(Data excerpts)
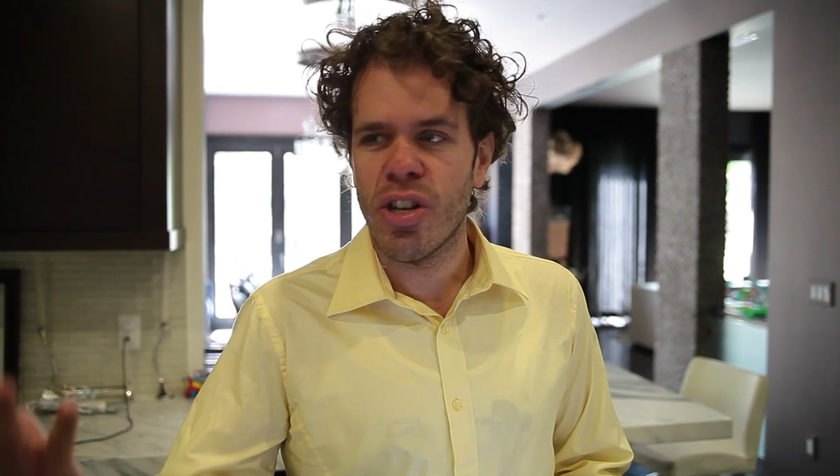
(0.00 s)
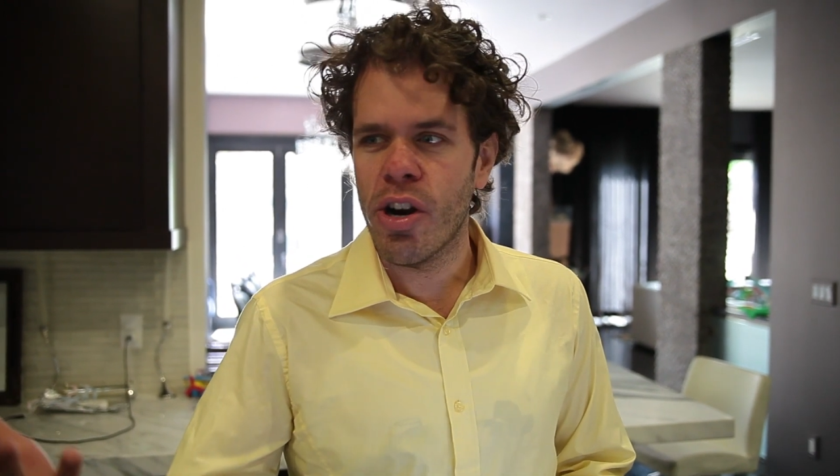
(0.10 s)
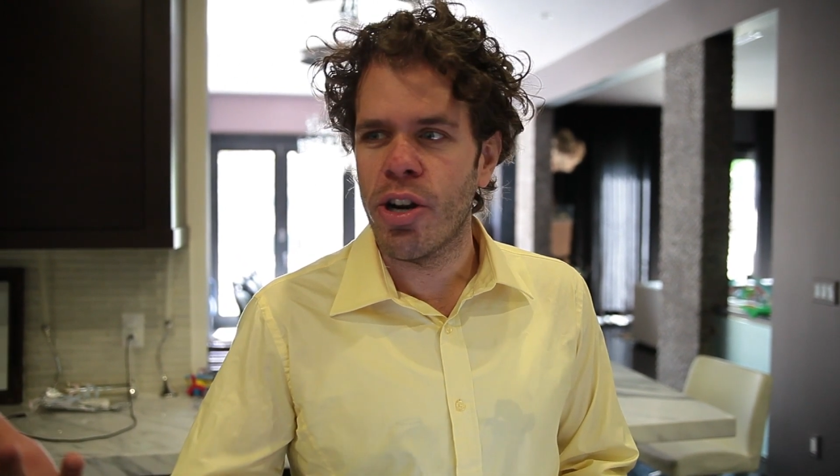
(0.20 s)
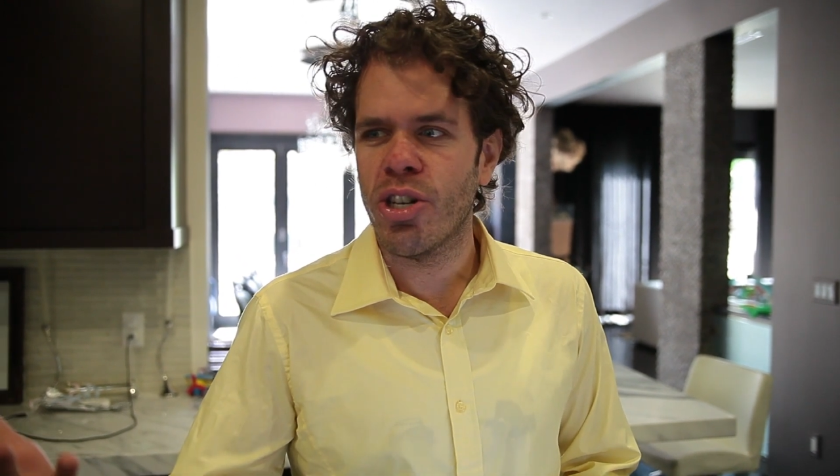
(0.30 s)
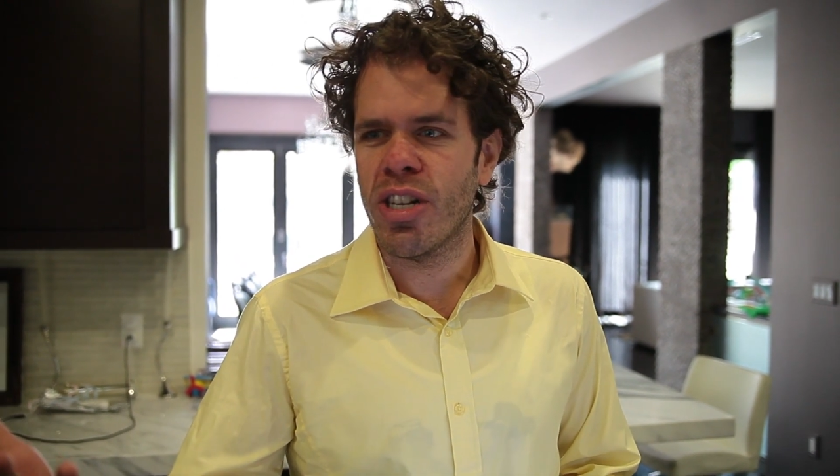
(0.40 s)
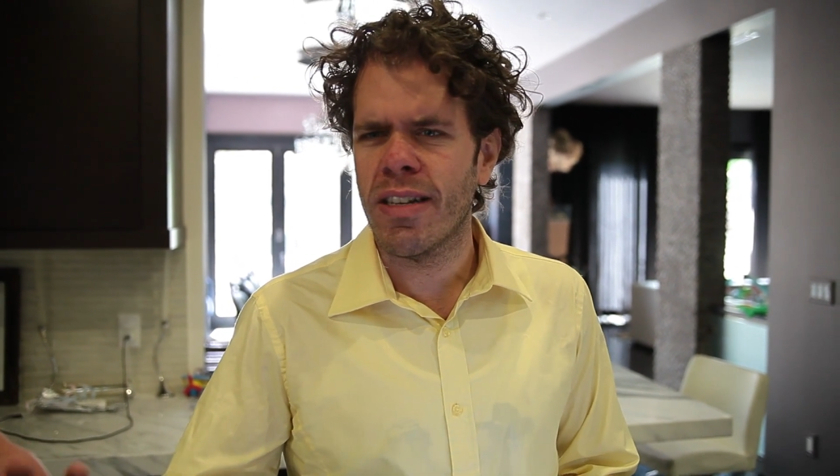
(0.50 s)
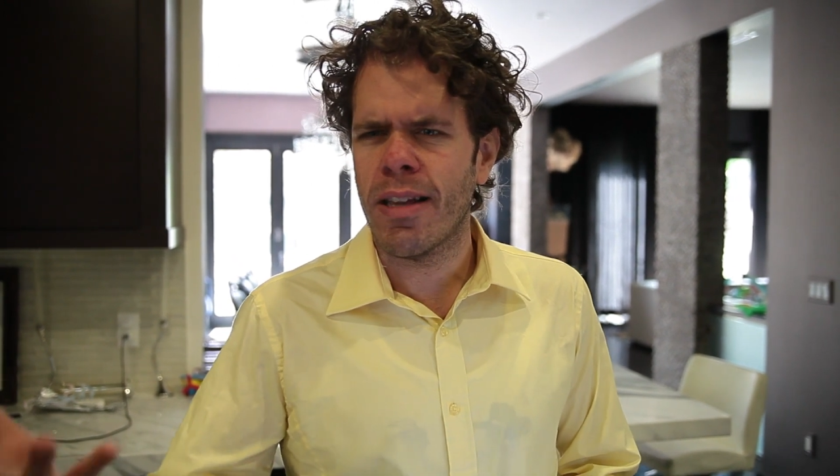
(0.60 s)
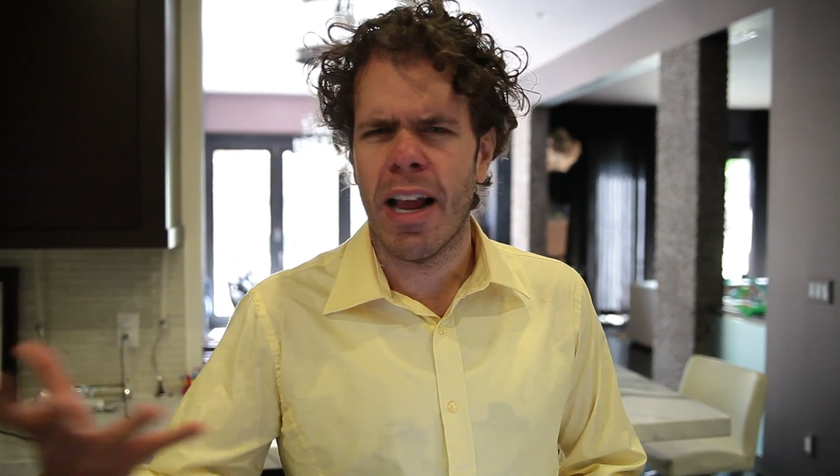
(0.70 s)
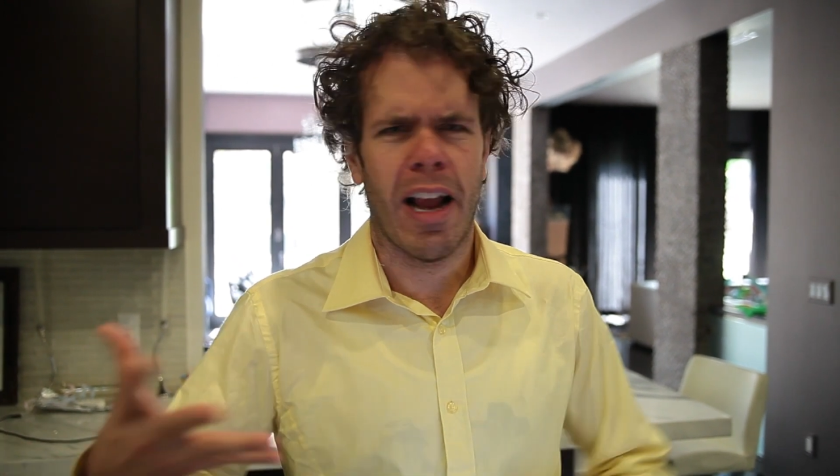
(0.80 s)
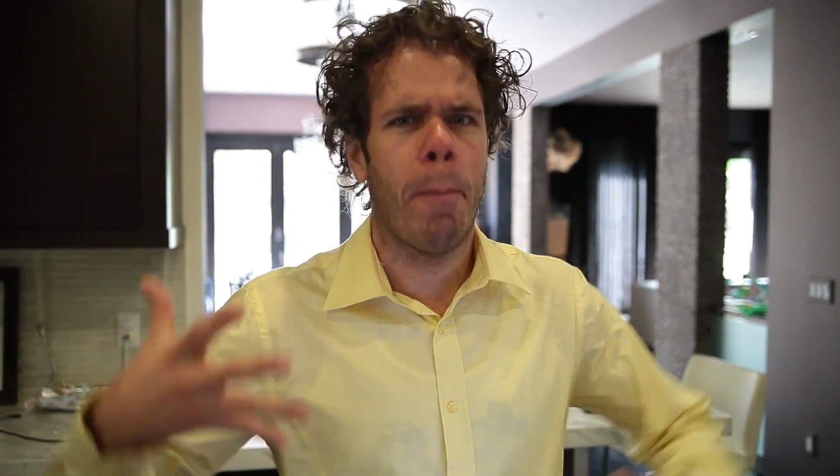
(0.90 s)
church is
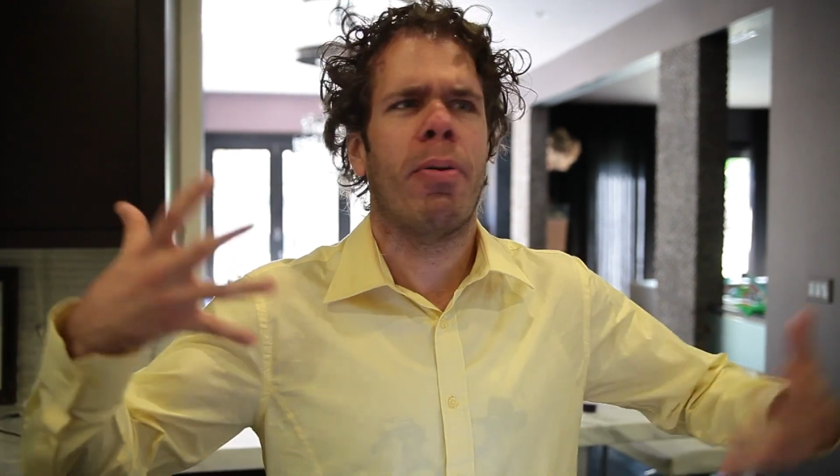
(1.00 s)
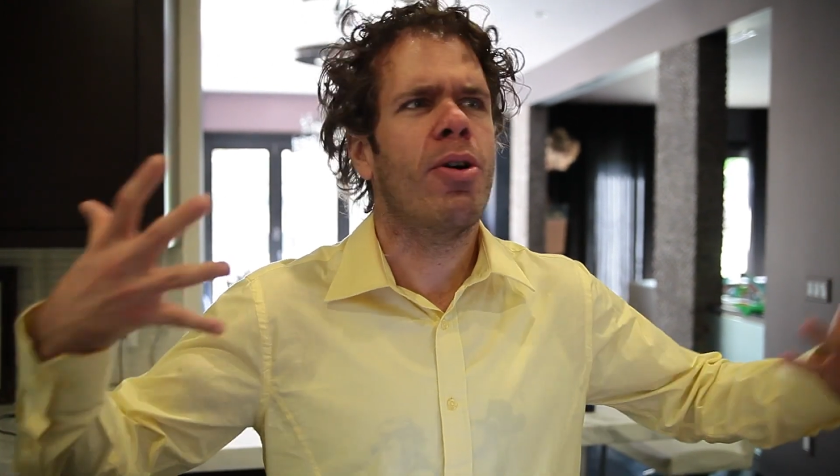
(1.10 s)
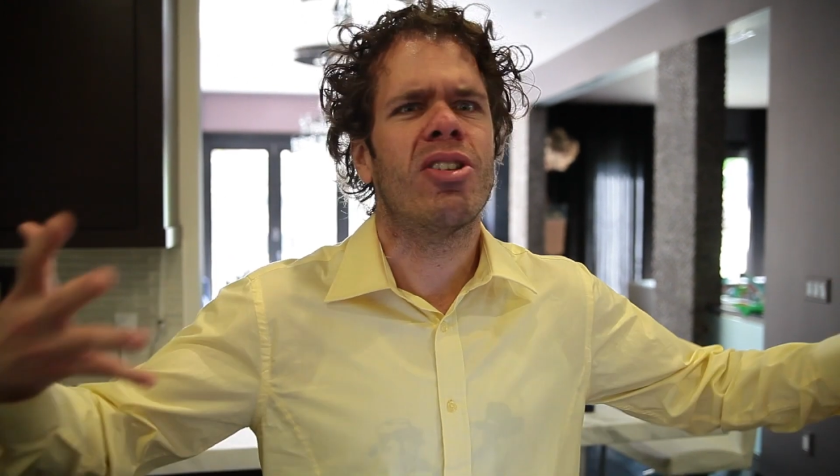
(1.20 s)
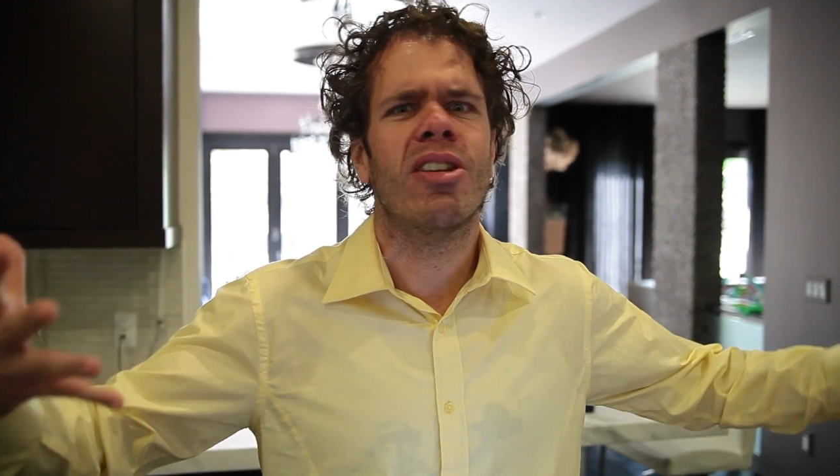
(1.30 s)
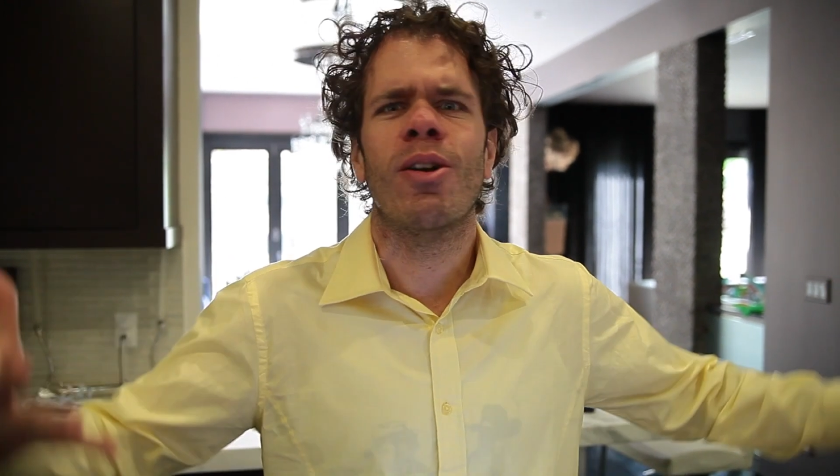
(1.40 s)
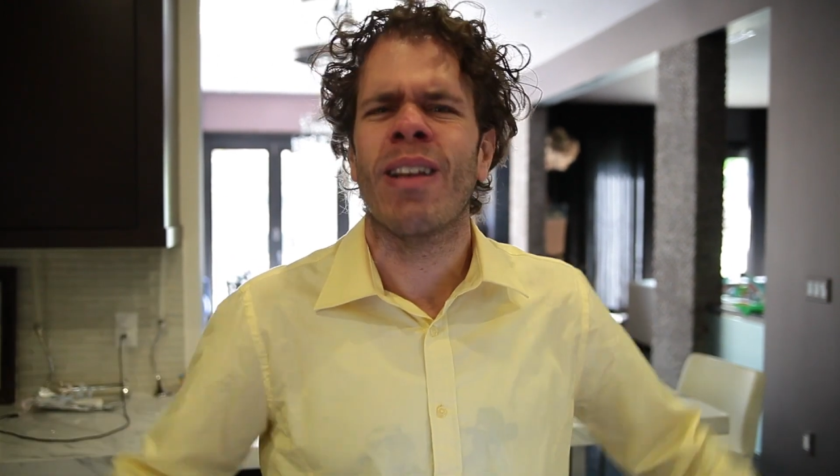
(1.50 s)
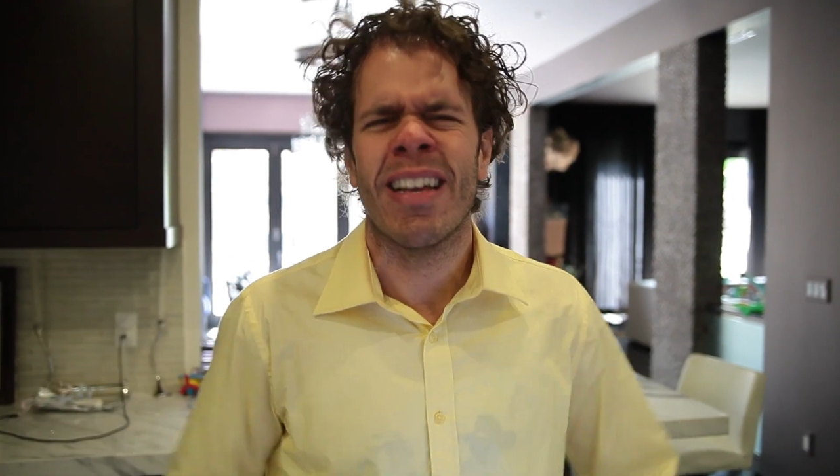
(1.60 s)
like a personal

# [Exercise instructions]
Output a precise copy of the entries, leaving the images out.

# [Task solution]
(0.00 s)
(0.10 s)
(0.20 s)
(0.30 s)
(0.40 s)
(0.50 s)
(0.60 s)
(0.70 s)
(0.80 s)
(0.90 s)
church is
(1.00 s)
(1.10 s)
(1.20 s)
(1.30 s)
(1.40 s)
(1.50 s)
(1.60 s)
like a personal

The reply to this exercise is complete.